A l’occasion de la 46ème édition du festival international de la bande dessinée, le dessinateur italien Milo Manara se voit consacrer une grande exposition rétrospective, riche de 150 planches originales et autres documents rares.
Le nom de Milo Manara évoque immédiatement ces chefs d’œuvre de la bande dessinée érotique que sont Le Déclic et Le Parfum de l’invisible. L’exposition présentée à Angoulême cette année prend délibérément le contrepied de cette voluptueuse réputation, choisissant plutôt de donner à voir la richesse de l’œuvre du maestro et comment celle-ci a évolué au fil de l’histoire de son pays mais aussi d’influences et de collaborations.

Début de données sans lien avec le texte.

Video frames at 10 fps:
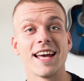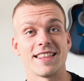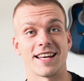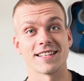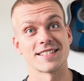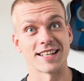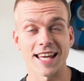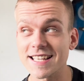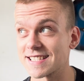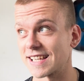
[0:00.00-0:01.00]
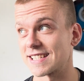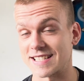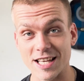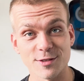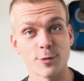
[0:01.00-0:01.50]
that to get
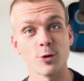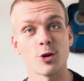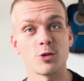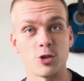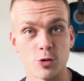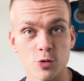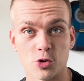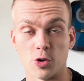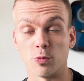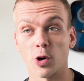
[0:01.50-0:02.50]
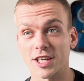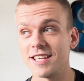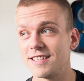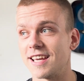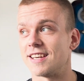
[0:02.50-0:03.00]
successful on YouTube, what
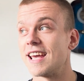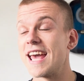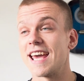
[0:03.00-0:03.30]
he did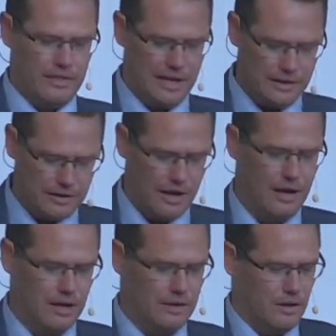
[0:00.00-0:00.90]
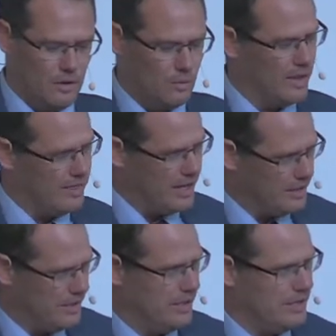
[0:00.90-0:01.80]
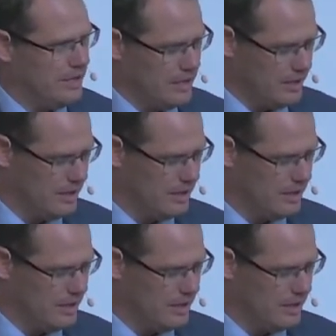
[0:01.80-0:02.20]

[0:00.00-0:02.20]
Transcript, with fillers: than God what they need.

Parmi les premières nourritures artistiques, on trouve la Barbarella de Forest, qui a éveillé sa vocation d’auteur de bandes dessinées, et Moebius / Jean Giraud, dont on l’écho est durable chez Manara tant dans une certaine approche onirique de la narration, que dans l’utilisation d’un pointillisme très soigné pour restituer les volumes.
Si c’est l’illustration de fascicules (fumetti) érotiques qui mettent le pied à l’étrier du jeune Milo, son travail pendant les années de plomb est marqué par l’engagement politique. C’est sa rencontre, décisive, avec Hugo Pratt qui lui permettra de prendre ses distances avec la BD à message aussi bien qu’avec un formalisme emprunté.
En effet, le créateur de Corto Maltese n’a de cesse de pointer du doigt la prégnance de ses influences et l’invite à s’en libérer. C’est lui aussi qui l’initie au récit d’aventure. Giuseppe Bergman, le personnage qui a fait connaître Manara, est comme un double maladroit de Corto Maltese : comme lui voyageur et amateur de belles femmes, il est en revanche un anti-héros toujours plus ou moins perdu. Dans l’univers mi-réaliste mi-abracadabrant qu’il explore, c’est le "maître d’aventure" H P qui le guide. HP, comme Hugo Pratt, mentor de l’auteur.
La collaboration de Manara et de Pratt engendrera par ailleurs deux albums splendides, El Gaucho et Un été indien, dont l’exposition présente de nombreuses planches originales grand format, toutes un pur régal pour les yeux. Manara dans ce compagnonnage élargit le champ de ses possibilités graphiques, sans jamais devenir lui-même adepte des ombrages tranchés de l’auteur de Corto Maltese.
Que l’on se rassure : l’œuvre explicitement érotique est bien présente, mais astucieusement cantonnée à une petite salle centrale. On retrouve aussi bien évidemment ses fameuses créatures aux longues jambes tout au long des œuvres présentées, mais on découvre surtout combien l’amour de Manara pour les courbes ne se cantonne pas aux beautés du corps féminin. Certes, il se plaît à tracer croupes sinueuses et boucles denses, mais on retrouve une égale volupté dans la façon dont il dessine nuages, jungles et flots.
L’exposition se penche aussi longuement sur les rapports que Manara a pu entretenir avec le cinéma, et en particulier avec Federico Fellini, qu’il a accompagné de près sur la fin de son œuvre.
Outre l’intérêt que représentent les témoignages de cette collaboration étroite et multiforme, cette section est aussi l’une des seules où l’on peut voir des planches et illustrations en couleur (vu le talent de Manara pour l’aquarelle notamment, on aurait pu espérer en voir davantage).
On remarquera en particulier les planches de Voyage à Tulum et du Voyage de G. Mastorna, deux projets de films non aboutis ayant finalement trouvé à s’incarner en bande dessinée. Il est très drôle à cet égard de voir dialoguer les truculents storyboards de Fellini et les planches de Manara. Cette section de l’exposition présente aussi une très belle série de dessins au crayon sur papier de couleur.
Le parcours s’achève dans les magnifiques nuances de gris pour son récent album consacré au Caravage.